The COVID-19 pandemic has contributed to significant increases in depression and anxiety among Americans, especially young adults, according to data collected through the U.S. Census Bureau’s Household Pulse Surveys. However, very little is known about how the pandemic has affected mental health and tobacco and other substance use behavior of Hawaiʻi’s young adults, especially across different racial/ethnic groups.

A research team led by a University of Hawaiʻi Cancer Center researcher has received a $2.01 million grant from the National Institute on Drug Abuse (NIDA) to conduct this public impact research examining how the COVID-19 pandemic has affected mental health and tobacco and other substance use among the state’s young adults.

pallav pohkrel headshot
Pallav Pohkrel

Pallav Pokhrel and his team had collected several waves of data on mental health and tobacco, and other substance use from a cohort of more than 2,000 Hawaiʻi young adults prior to the pandemic, through a previous grant supported by the National Cancer Institute (NCI). The new NIDA funding will help Pokhrel and his team follow this same cohort during the pandemic, with the purpose of understanding how various aspects of COVID-19, such as loneliness and financial stress, may have affected their mental health and substance use behavior.

“This study will help us understand the social and psychological mechanisms through which the pandemic may differentially affect the mental health and tobacco use of young adults of different racial/ethnic backgrounds,” said Pokhrel.
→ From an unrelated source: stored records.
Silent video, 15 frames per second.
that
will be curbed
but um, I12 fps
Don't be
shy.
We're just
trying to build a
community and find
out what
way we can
He added that such information could assist with needs-based development of health promotion—including tobacco use prevention—strategies in Hawaiʻi.
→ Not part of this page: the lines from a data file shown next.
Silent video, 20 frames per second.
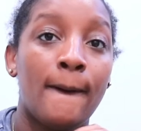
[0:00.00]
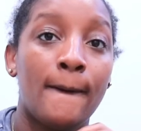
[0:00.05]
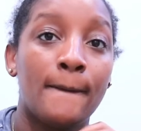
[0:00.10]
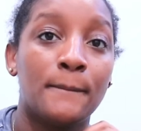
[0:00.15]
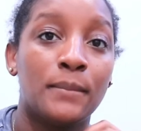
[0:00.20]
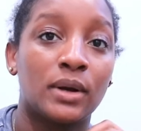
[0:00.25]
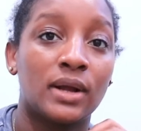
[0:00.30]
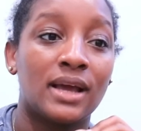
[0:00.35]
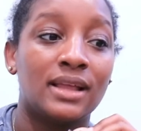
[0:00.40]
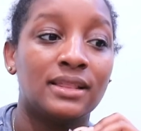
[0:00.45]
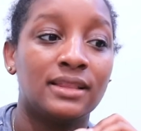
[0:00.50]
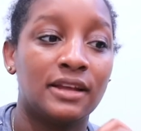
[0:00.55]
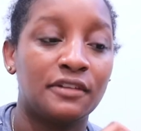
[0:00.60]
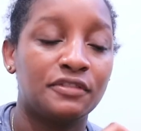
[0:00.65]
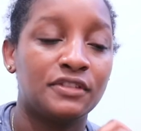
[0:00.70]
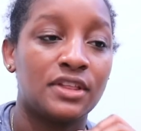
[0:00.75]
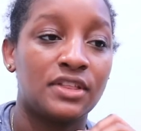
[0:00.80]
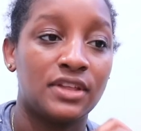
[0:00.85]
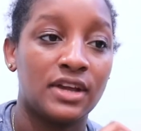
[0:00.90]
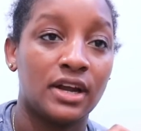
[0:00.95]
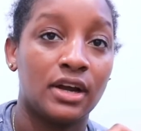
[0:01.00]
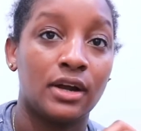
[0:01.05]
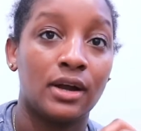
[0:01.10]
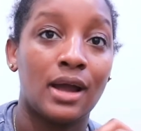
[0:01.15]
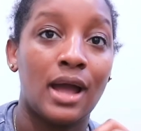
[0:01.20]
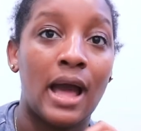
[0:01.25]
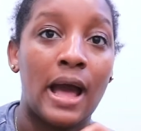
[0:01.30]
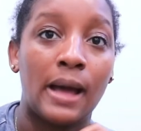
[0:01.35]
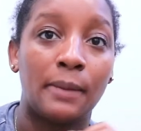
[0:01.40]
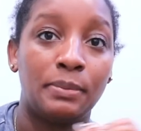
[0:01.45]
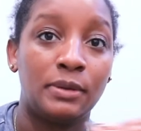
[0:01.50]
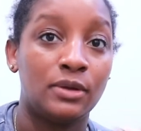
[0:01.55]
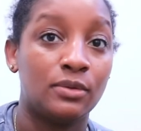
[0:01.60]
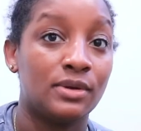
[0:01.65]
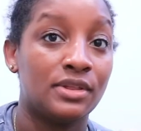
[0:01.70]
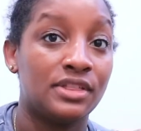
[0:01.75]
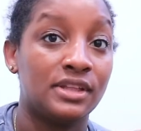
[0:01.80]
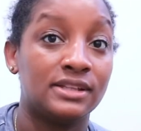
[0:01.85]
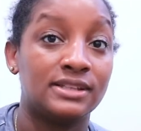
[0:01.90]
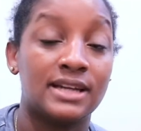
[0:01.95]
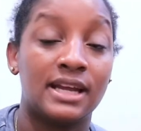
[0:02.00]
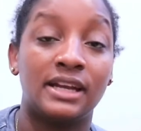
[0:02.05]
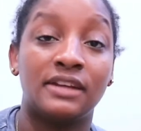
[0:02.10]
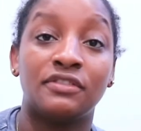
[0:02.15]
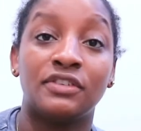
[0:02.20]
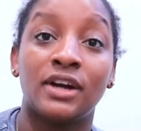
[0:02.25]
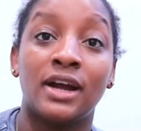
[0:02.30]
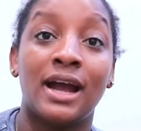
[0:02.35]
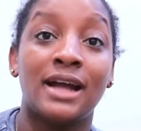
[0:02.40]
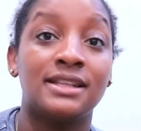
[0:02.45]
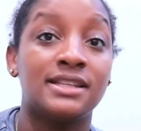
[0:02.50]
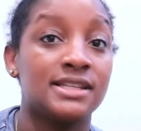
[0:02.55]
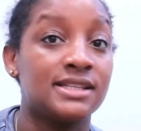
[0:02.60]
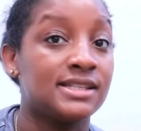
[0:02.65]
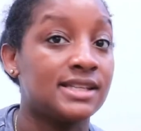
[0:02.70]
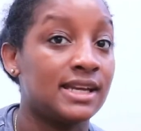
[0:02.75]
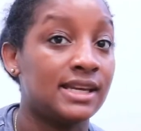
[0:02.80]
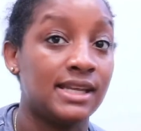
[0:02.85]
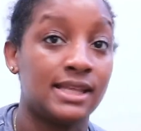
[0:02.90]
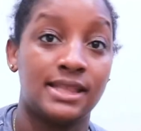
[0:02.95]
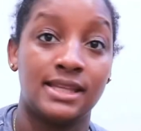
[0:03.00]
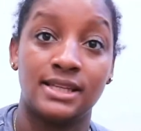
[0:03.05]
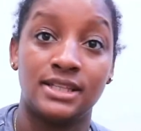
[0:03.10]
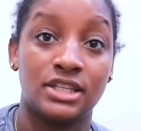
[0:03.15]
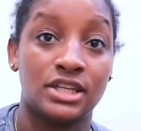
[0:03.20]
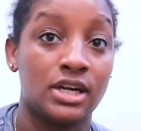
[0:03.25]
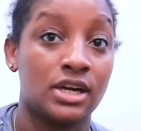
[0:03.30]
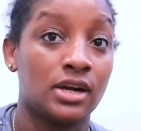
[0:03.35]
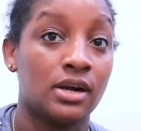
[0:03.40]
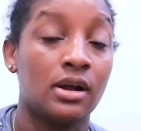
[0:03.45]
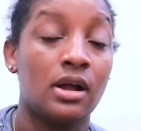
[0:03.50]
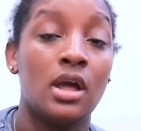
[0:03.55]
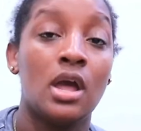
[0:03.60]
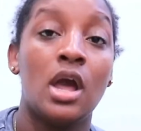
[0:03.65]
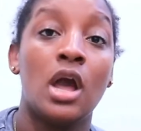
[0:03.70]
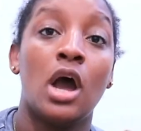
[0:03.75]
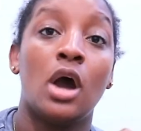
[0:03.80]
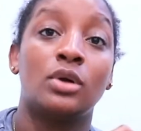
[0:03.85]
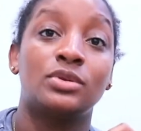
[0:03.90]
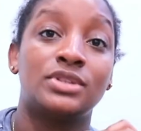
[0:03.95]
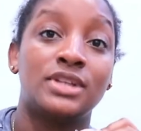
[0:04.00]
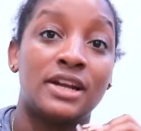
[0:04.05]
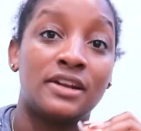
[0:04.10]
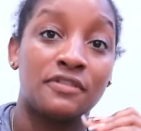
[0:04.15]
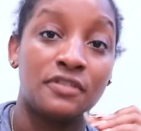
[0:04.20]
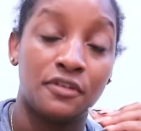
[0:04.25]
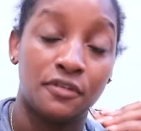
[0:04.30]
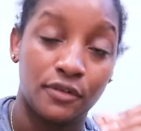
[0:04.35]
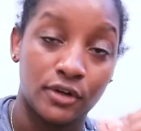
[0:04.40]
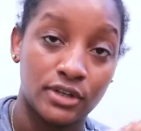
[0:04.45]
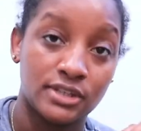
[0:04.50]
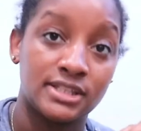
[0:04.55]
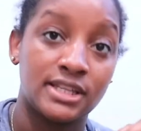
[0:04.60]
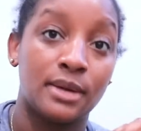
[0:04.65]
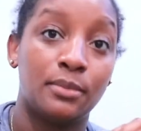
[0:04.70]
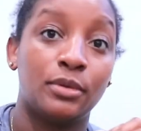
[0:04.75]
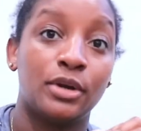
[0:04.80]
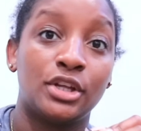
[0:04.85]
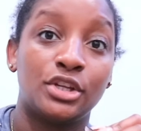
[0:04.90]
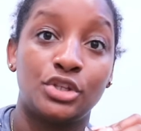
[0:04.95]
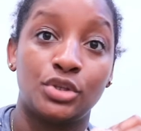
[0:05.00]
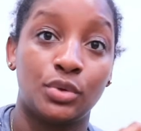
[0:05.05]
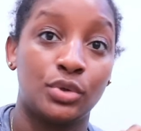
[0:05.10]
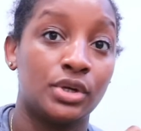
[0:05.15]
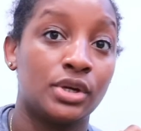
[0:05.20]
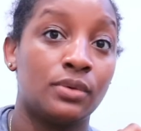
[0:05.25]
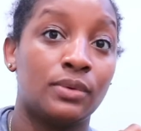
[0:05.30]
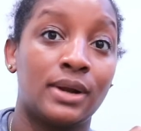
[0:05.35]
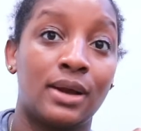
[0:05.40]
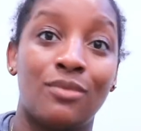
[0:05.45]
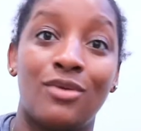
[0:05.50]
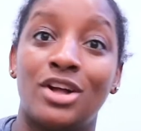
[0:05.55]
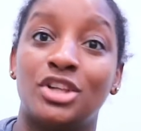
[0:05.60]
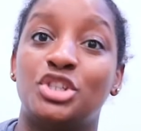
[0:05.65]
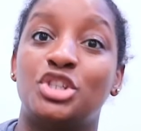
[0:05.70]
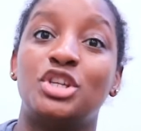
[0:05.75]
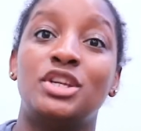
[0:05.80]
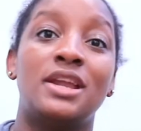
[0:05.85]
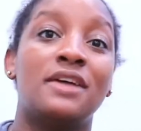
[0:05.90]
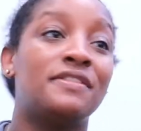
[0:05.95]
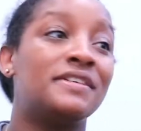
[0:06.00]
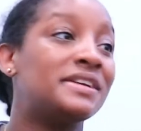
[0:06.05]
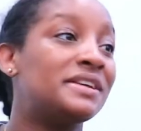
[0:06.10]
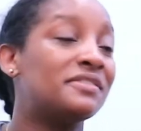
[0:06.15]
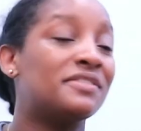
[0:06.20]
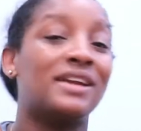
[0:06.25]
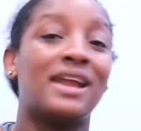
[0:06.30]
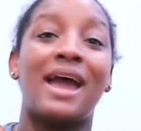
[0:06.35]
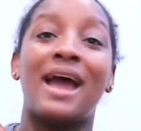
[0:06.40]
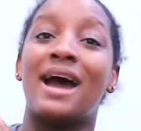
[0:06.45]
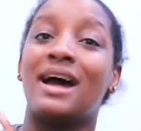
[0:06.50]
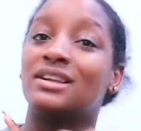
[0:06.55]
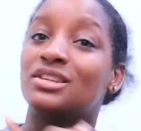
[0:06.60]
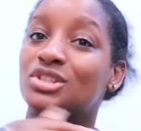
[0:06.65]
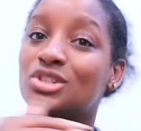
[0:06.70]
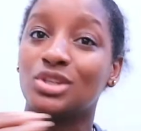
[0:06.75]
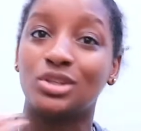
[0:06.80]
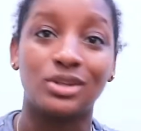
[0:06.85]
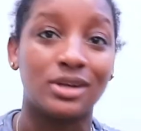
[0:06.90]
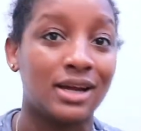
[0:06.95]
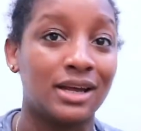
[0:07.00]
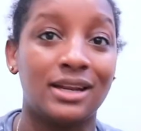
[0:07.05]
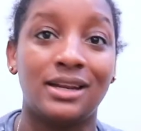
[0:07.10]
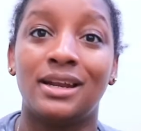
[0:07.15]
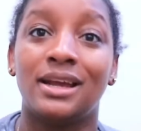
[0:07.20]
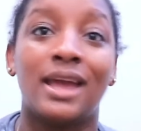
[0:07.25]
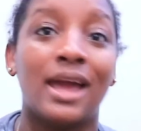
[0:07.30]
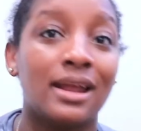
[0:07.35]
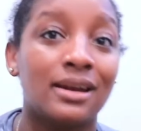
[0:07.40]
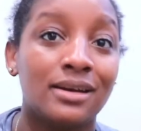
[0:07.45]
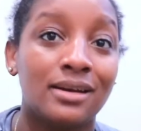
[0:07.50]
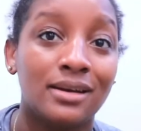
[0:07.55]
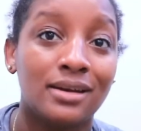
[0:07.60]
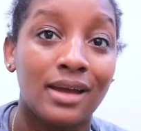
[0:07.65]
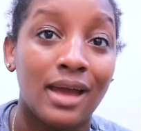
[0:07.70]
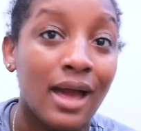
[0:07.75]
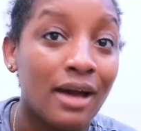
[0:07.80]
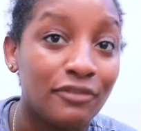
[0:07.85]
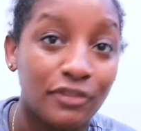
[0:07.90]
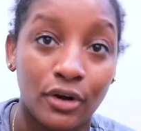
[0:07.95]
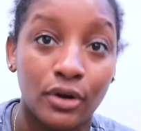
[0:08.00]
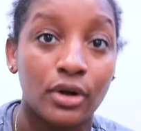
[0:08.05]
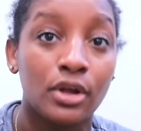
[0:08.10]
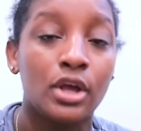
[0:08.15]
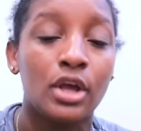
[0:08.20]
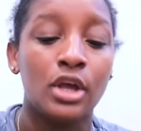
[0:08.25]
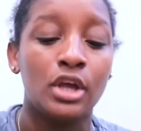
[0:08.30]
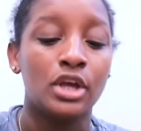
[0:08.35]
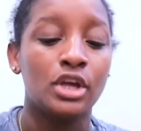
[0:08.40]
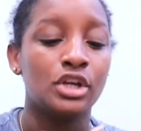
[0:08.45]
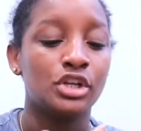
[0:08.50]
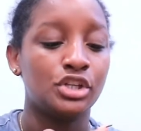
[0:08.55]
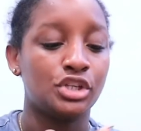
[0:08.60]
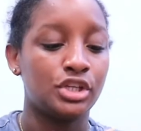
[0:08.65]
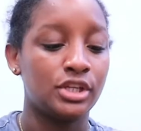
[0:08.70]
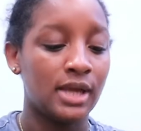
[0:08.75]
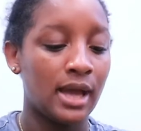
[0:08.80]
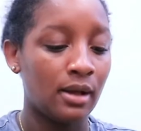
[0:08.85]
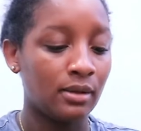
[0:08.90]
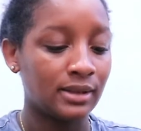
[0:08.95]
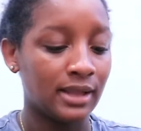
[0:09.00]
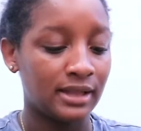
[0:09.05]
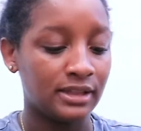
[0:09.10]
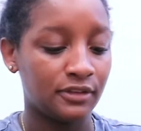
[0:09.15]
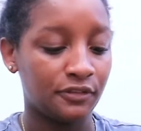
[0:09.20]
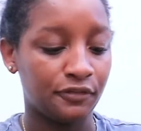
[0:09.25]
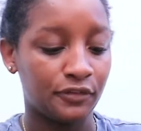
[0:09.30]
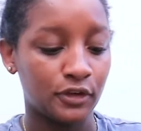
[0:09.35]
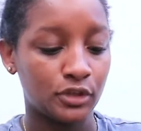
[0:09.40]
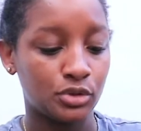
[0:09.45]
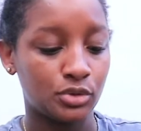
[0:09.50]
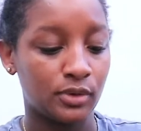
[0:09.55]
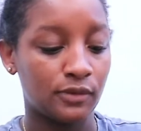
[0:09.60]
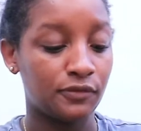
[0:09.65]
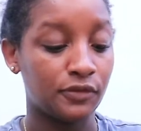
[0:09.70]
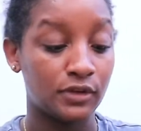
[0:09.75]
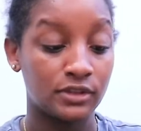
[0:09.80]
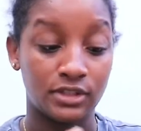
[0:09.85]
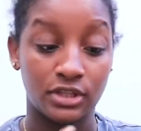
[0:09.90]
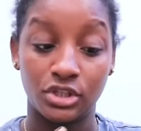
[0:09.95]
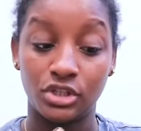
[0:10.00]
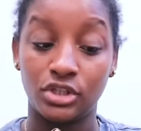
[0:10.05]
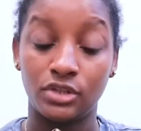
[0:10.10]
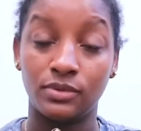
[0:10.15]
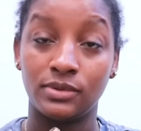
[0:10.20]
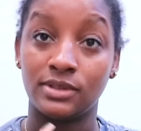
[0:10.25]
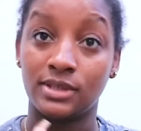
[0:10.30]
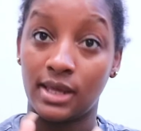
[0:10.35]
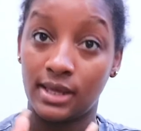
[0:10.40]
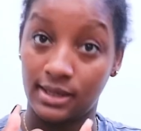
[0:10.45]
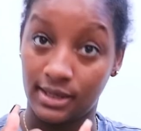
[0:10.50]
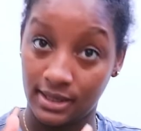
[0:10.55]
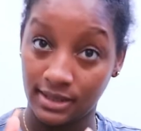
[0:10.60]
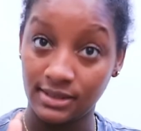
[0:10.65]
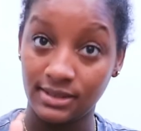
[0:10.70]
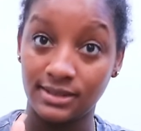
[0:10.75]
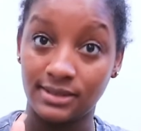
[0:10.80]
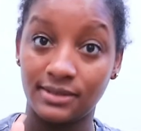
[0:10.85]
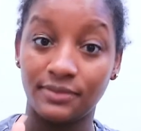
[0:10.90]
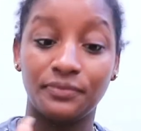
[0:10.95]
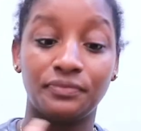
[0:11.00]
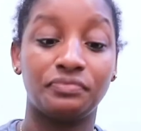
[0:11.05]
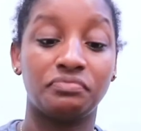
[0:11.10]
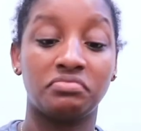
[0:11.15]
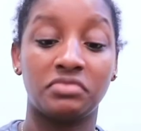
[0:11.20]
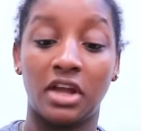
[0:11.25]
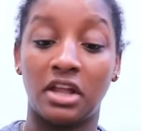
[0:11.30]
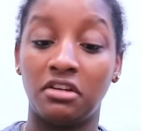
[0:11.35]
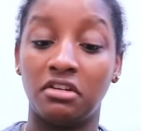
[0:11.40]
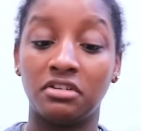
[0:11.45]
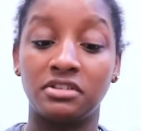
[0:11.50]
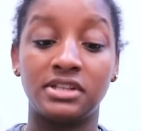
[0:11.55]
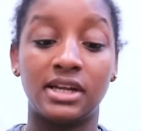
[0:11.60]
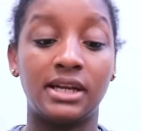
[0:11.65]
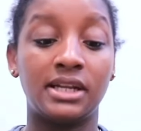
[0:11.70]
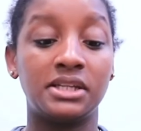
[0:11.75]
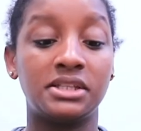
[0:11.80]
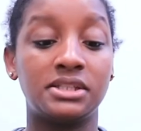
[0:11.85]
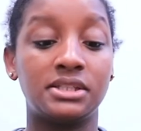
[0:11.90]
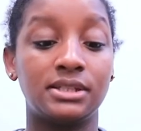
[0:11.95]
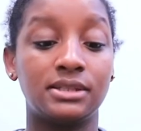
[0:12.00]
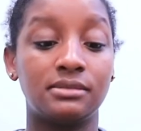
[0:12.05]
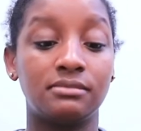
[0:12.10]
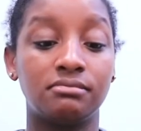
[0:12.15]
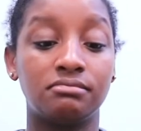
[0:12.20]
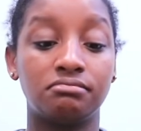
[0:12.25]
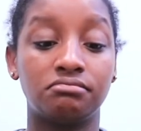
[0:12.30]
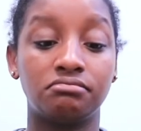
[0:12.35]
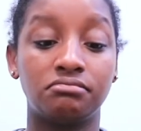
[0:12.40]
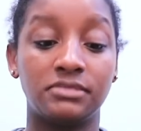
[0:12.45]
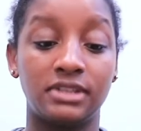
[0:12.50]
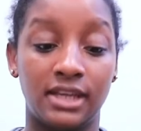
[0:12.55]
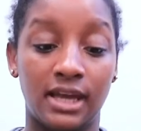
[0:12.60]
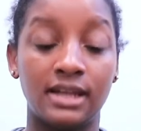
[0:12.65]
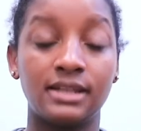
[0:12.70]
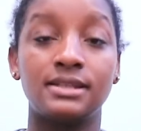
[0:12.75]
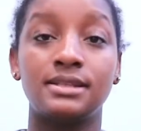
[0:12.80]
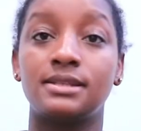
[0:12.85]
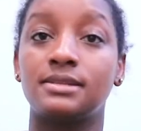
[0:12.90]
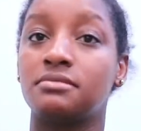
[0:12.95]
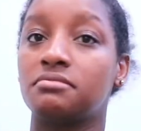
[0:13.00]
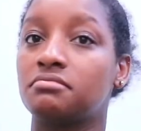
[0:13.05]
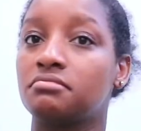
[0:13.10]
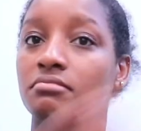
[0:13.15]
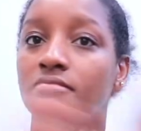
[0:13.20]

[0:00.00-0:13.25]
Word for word: But I left it there happy with it. I never had to say anything to her outside of the first time when I showed her what I want. She never even asked to look at it again, ever. She outlined the first one first and she was like, yes. I looked at it, yes.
“This is an important new project and represents the kind of innovative behavioral cancer prevention research we conduct at the UH Cancer Center,” said Interim Director Joe W. Ramos. “Members of this team are leaders in the field, and I look forward to the outcomes of this work so that we can begin to address any issues they may find here in Hawaiʻi.”

This research is an example of UH Mānoa’s goal of Excellence in Research: Advancing the Research and Creative Work Enterprise (PDF), one of four goals identified in the 2015–25 Strategic Plan (PDF), updated in December 2020.